> **TASK STATEMENT**:
The listing below contains a span that opens with the line containing "Silent video, 20 frames per second." and closes with the line containing "Transcript, with fillers: the". Return that span exactly.

> **SUPPLIED RECORDS**:

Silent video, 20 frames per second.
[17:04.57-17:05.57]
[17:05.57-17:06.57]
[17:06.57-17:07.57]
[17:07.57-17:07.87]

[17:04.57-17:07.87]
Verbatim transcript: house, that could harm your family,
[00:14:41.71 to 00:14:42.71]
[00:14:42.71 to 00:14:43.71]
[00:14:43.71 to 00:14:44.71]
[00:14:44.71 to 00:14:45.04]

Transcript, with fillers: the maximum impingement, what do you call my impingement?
==
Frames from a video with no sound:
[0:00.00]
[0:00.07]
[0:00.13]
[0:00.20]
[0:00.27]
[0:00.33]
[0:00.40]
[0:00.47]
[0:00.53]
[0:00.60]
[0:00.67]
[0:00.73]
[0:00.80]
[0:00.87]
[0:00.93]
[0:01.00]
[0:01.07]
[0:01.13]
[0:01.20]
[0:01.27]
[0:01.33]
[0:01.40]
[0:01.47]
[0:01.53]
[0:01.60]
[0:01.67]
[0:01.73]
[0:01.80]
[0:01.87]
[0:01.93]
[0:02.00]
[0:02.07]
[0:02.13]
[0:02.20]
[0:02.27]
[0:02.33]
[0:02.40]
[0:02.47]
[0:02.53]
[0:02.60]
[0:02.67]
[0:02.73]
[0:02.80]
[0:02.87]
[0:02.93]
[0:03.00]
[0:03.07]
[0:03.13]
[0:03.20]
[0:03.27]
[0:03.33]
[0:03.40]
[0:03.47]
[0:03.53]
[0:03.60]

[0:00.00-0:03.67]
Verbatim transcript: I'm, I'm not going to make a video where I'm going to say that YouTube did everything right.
==
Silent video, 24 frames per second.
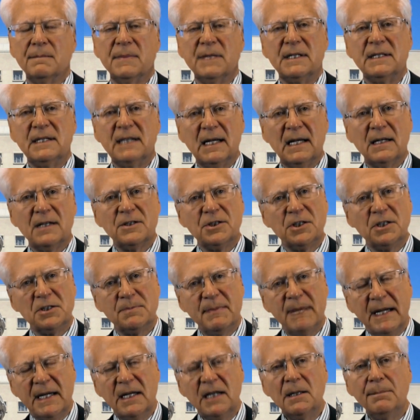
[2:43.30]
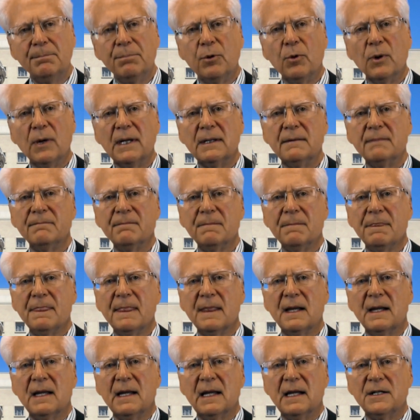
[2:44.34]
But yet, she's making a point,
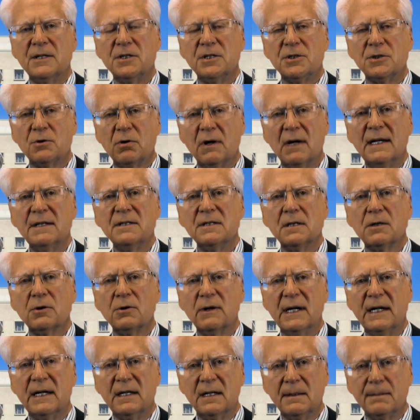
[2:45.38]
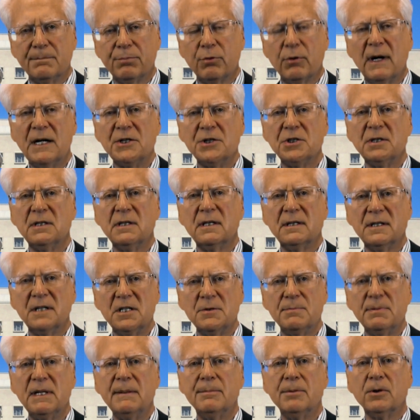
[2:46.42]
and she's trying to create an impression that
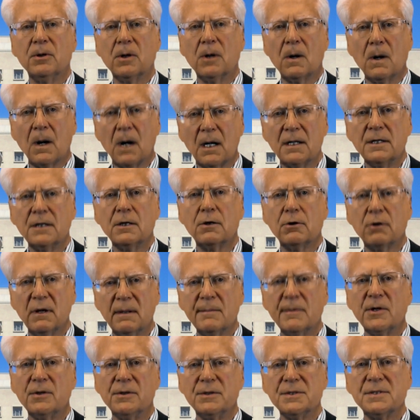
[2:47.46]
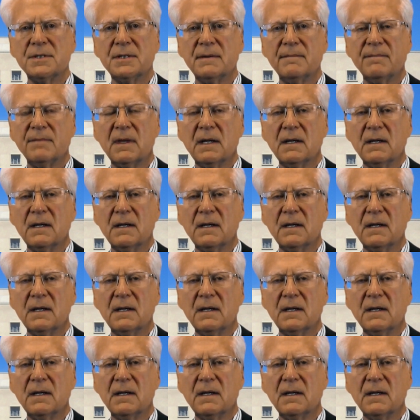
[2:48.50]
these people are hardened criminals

> **RESPONSE BOX**:
Silent video, 20 frames per second.
[17:04.57-17:05.57]
[17:05.57-17:06.57]
[17:06.57-17:07.57]
[17:07.57-17:07.87]

[17:04.57-17:07.87]
Verbatim transcript: house, that could harm your family,
[00:14:41.71 to 00:14:42.71]
[00:14:42.71 to 00:14:43.71]
[00:14:43.71 to 00:14:44.71]
[00:14:44.71 to 00:14:45.04]

Transcript, with fillers: the maximum impingement, what do you call my impingement?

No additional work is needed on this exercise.